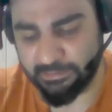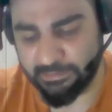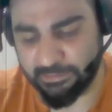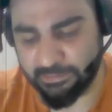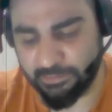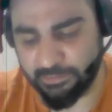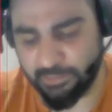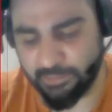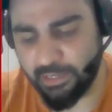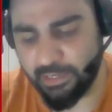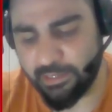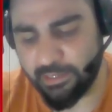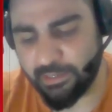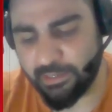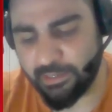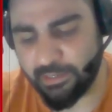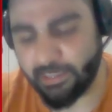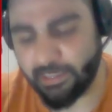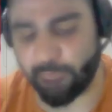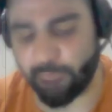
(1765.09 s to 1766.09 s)
Okay,
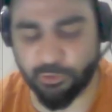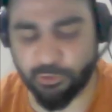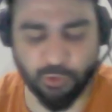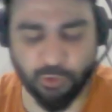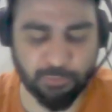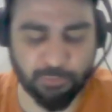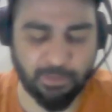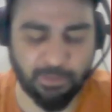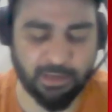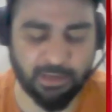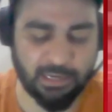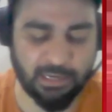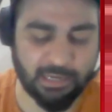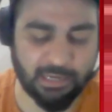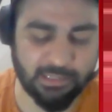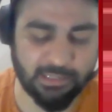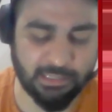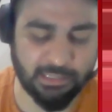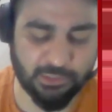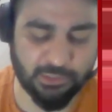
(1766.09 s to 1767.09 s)
it was not making
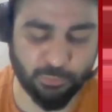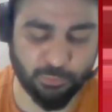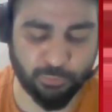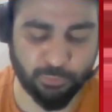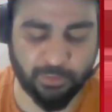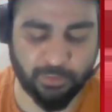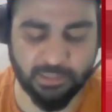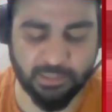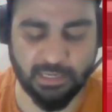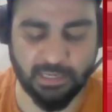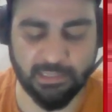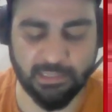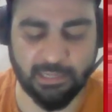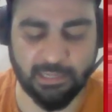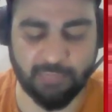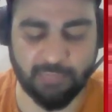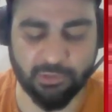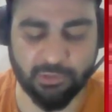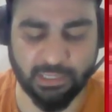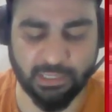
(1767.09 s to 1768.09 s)
like smooth function like
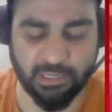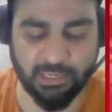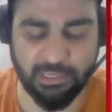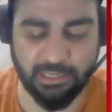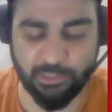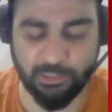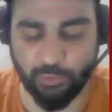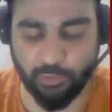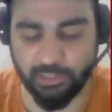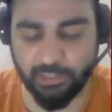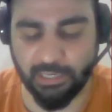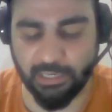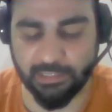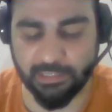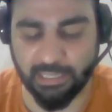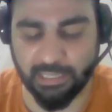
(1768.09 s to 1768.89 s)
then suddenly going like that,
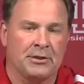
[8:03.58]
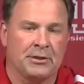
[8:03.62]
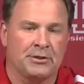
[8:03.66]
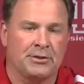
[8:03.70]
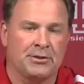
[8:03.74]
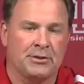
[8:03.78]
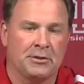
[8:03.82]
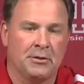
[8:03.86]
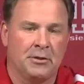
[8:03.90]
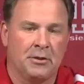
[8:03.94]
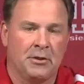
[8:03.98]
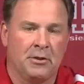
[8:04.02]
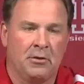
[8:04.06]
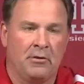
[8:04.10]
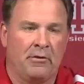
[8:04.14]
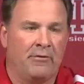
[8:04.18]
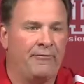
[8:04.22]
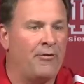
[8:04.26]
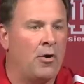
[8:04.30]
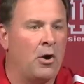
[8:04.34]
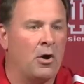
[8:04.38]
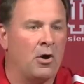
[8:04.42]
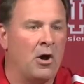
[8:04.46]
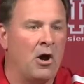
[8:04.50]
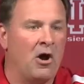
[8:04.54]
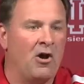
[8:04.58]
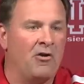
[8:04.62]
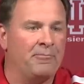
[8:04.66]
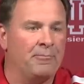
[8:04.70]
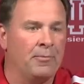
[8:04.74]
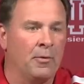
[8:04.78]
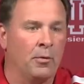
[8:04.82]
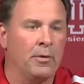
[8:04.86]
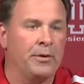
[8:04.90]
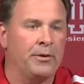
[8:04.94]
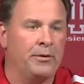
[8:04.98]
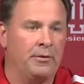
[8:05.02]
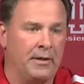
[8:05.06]
is far off,
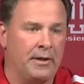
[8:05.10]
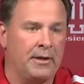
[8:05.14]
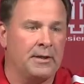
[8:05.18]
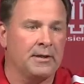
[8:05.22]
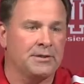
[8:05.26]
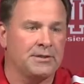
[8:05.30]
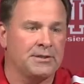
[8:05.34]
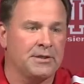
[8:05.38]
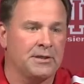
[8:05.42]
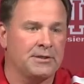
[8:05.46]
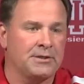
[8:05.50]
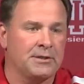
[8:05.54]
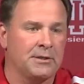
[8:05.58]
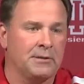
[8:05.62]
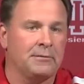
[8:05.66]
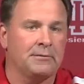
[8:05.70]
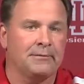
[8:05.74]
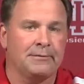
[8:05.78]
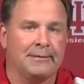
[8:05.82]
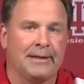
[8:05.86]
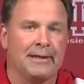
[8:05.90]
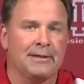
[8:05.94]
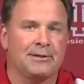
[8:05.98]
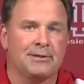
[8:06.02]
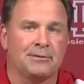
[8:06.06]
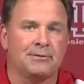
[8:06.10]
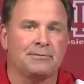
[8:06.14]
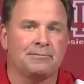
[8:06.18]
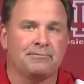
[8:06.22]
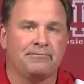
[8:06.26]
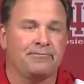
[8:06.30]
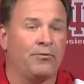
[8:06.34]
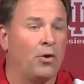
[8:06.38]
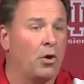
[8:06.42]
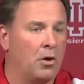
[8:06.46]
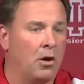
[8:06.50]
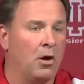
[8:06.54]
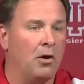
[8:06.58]
but when you're inconsistent, it's
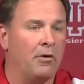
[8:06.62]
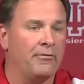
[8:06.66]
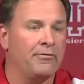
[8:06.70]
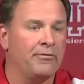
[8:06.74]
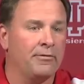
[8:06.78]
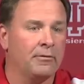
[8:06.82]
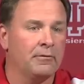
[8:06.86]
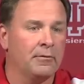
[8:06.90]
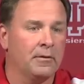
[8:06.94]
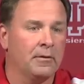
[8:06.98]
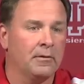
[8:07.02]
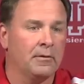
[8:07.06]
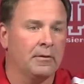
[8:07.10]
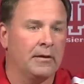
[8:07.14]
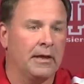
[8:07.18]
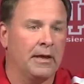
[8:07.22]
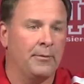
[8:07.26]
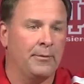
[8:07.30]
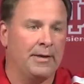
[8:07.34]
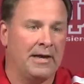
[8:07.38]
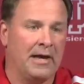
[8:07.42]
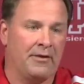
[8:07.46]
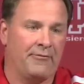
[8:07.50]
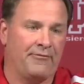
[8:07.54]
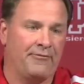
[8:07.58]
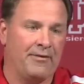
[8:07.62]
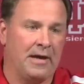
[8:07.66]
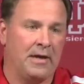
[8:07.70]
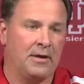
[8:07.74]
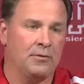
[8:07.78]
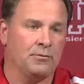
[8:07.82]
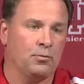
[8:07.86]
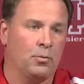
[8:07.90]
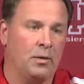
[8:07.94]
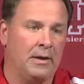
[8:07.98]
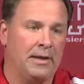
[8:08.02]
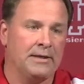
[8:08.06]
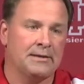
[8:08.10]
far off. And we got to
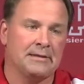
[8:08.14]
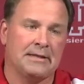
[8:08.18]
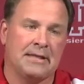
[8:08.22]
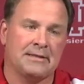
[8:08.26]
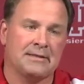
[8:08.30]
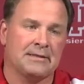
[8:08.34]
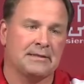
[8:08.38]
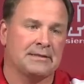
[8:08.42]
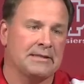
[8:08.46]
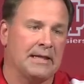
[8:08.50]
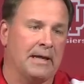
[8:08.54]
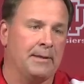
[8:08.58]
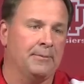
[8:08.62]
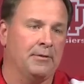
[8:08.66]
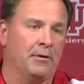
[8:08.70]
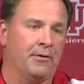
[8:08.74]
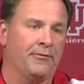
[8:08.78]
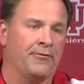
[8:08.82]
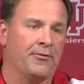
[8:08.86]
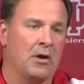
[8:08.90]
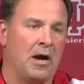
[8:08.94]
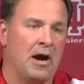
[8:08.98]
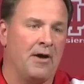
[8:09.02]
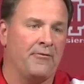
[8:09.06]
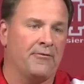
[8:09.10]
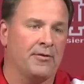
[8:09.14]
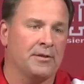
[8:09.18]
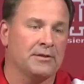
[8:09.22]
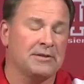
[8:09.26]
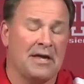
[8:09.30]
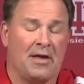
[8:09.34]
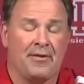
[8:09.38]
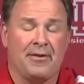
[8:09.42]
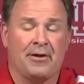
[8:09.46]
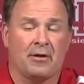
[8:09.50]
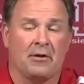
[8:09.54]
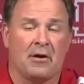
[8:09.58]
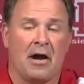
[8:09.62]
find ways. And that's the same deal for offense.
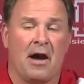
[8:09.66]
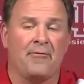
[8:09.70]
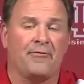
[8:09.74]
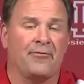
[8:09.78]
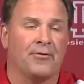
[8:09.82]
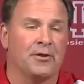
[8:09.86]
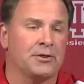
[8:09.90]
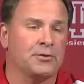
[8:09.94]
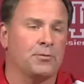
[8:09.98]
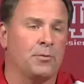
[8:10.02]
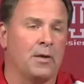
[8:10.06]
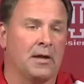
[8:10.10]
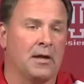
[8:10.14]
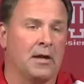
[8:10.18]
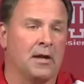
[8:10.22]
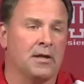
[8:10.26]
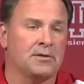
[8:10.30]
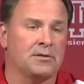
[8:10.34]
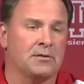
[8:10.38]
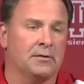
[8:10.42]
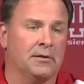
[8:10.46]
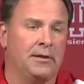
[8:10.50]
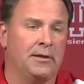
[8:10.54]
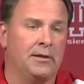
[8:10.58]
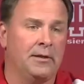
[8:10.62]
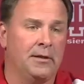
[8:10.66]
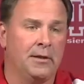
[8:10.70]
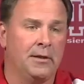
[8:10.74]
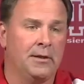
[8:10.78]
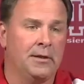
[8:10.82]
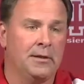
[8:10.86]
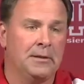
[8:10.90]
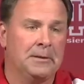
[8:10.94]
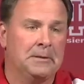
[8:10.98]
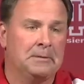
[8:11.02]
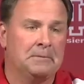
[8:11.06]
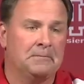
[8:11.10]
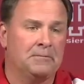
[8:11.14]
I think our offense, quite honestly,
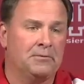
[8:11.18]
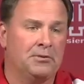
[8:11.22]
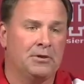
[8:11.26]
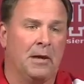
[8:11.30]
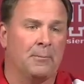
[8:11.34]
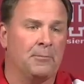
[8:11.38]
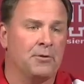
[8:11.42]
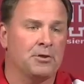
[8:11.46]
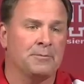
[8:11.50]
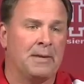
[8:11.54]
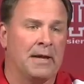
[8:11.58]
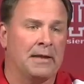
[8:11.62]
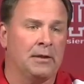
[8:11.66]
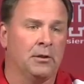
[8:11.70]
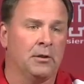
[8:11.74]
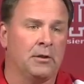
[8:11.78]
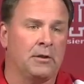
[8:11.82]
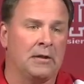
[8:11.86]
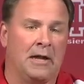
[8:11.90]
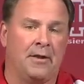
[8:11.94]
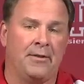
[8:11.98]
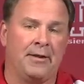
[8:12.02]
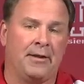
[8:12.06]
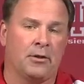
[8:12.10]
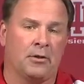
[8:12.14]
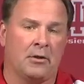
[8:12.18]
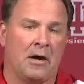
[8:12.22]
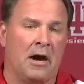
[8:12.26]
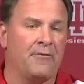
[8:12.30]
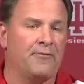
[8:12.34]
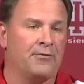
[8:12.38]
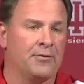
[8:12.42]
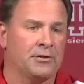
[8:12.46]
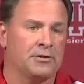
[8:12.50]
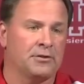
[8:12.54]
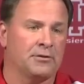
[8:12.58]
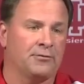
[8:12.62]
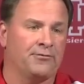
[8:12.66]
numbers might look, I think our
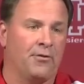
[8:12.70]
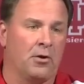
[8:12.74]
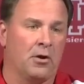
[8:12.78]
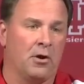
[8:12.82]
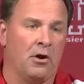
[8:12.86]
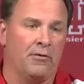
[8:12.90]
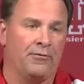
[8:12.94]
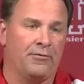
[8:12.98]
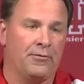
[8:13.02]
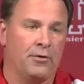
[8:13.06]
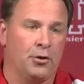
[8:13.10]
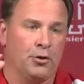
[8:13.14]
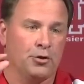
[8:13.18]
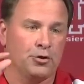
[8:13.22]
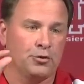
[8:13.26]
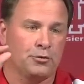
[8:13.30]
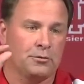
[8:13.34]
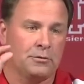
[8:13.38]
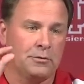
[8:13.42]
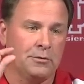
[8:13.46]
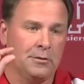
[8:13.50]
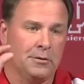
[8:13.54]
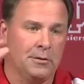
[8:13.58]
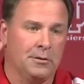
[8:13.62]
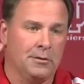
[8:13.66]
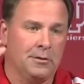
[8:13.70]
offense is far off because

WHAT TO PRODUCE: The pictures in the entries should be left out; output everything else exactly.

SOLUTION TO THIS EXERCISE:
(1765.09 s to 1766.09 s)
Okay,
(1766.09 s to 1767.09 s)
it was not making
(1767.09 s to 1768.09 s)
like smooth function like
(1768.09 s to 1768.89 s)
then suddenly going like that,
[8:03.58]
[8:03.62]
[8:03.66]
[8:03.70]
[8:03.74]
[8:03.78]
[8:03.82]
[8:03.86]
[8:03.90]
[8:03.94]
[8:03.98]
[8:04.02]
[8:04.06]
[8:04.10]
[8:04.14]
[8:04.18]
[8:04.22]
[8:04.26]
[8:04.30]
[8:04.34]
[8:04.38]
[8:04.42]
[8:04.46]
[8:04.50]
[8:04.54]
[8:04.58]
[8:04.62]
[8:04.66]
[8:04.70]
[8:04.74]
[8:04.78]
[8:04.82]
[8:04.86]
[8:04.90]
[8:04.94]
[8:04.98]
[8:05.02]
[8:05.06]
is far off,
[8:05.10]
[8:05.14]
[8:05.18]
[8:05.22]
[8:05.26]
[8:05.30]
[8:05.34]
[8:05.38]
[8:05.42]
[8:05.46]
[8:05.50]
[8:05.54]
[8:05.58]
[8:05.62]
[8:05.66]
[8:05.70]
[8:05.74]
[8:05.78]
[8:05.82]
[8:05.86]
[8:05.90]
[8:05.94]
[8:05.98]
[8:06.02]
[8:06.06]
[8:06.10]
[8:06.14]
[8:06.18]
[8:06.22]
[8:06.26]
[8:06.30]
[8:06.34]
[8:06.38]
[8:06.42]
[8:06.46]
[8:06.50]
[8:06.54]
[8:06.58]
but when you're inconsistent, it's
[8:06.62]
[8:06.66]
[8:06.70]
[8:06.74]
[8:06.78]
[8:06.82]
[8:06.86]
[8:06.90]
[8:06.94]
[8:06.98]
[8:07.02]
[8:07.06]
[8:07.10]
[8:07.14]
[8:07.18]
[8:07.22]
[8:07.26]
[8:07.30]
[8:07.34]
[8:07.38]
[8:07.42]
[8:07.46]
[8:07.50]
[8:07.54]
[8:07.58]
[8:07.62]
[8:07.66]
[8:07.70]
[8:07.74]
[8:07.78]
[8:07.82]
[8:07.86]
[8:07.90]
[8:07.94]
[8:07.98]
[8:08.02]
[8:08.06]
[8:08.10]
far off. And we got to
[8:08.14]
[8:08.18]
[8:08.22]
[8:08.26]
[8:08.30]
[8:08.34]
[8:08.38]
[8:08.42]
[8:08.46]
[8:08.50]
[8:08.54]
[8:08.58]
[8:08.62]
[8:08.66]
[8:08.70]
[8:08.74]
[8:08.78]
[8:08.82]
[8:08.86]
[8:08.90]
[8:08.94]
[8:08.98]
[8:09.02]
[8:09.06]
[8:09.10]
[8:09.14]
[8:09.18]
[8:09.22]
[8:09.26]
[8:09.30]
[8:09.34]
[8:09.38]
[8:09.42]
[8:09.46]
[8:09.50]
[8:09.54]
[8:09.58]
[8:09.62]
find ways. And that's the same deal for offense.
[8:09.66]
[8:09.70]
[8:09.74]
[8:09.78]
[8:09.82]
[8:09.86]
[8:09.90]
[8:09.94]
[8:09.98]
[8:10.02]
[8:10.06]
[8:10.10]
[8:10.14]
[8:10.18]
[8:10.22]
[8:10.26]
[8:10.30]
[8:10.34]
[8:10.38]
[8:10.42]
[8:10.46]
[8:10.50]
[8:10.54]
[8:10.58]
[8:10.62]
[8:10.66]
[8:10.70]
[8:10.74]
[8:10.78]
[8:10.82]
[8:10.86]
[8:10.90]
[8:10.94]
[8:10.98]
[8:11.02]
[8:11.06]
[8:11.10]
[8:11.14]
I think our offense, quite honestly,
[8:11.18]
[8:11.22]
[8:11.26]
[8:11.30]
[8:11.34]
[8:11.38]
[8:11.42]
[8:11.46]
[8:11.50]
[8:11.54]
[8:11.58]
[8:11.62]
[8:11.66]
[8:11.70]
[8:11.74]
[8:11.78]
[8:11.82]
[8:11.86]
[8:11.90]
[8:11.94]
[8:11.98]
[8:12.02]
[8:12.06]
[8:12.10]
[8:12.14]
[8:12.18]
[8:12.22]
[8:12.26]
[8:12.30]
[8:12.34]
[8:12.38]
[8:12.42]
[8:12.46]
[8:12.50]
[8:12.54]
[8:12.58]
[8:12.62]
[8:12.66]
numbers might look, I think our
[8:12.70]
[8:12.74]
[8:12.78]
[8:12.82]
[8:12.86]
[8:12.90]
[8:12.94]
[8:12.98]
[8:13.02]
[8:13.06]
[8:13.10]
[8:13.14]
[8:13.18]
[8:13.22]
[8:13.26]
[8:13.30]
[8:13.34]
[8:13.38]
[8:13.42]
[8:13.46]
[8:13.50]
[8:13.54]
[8:13.58]
[8:13.62]
[8:13.66]
[8:13.70]
offense is far off because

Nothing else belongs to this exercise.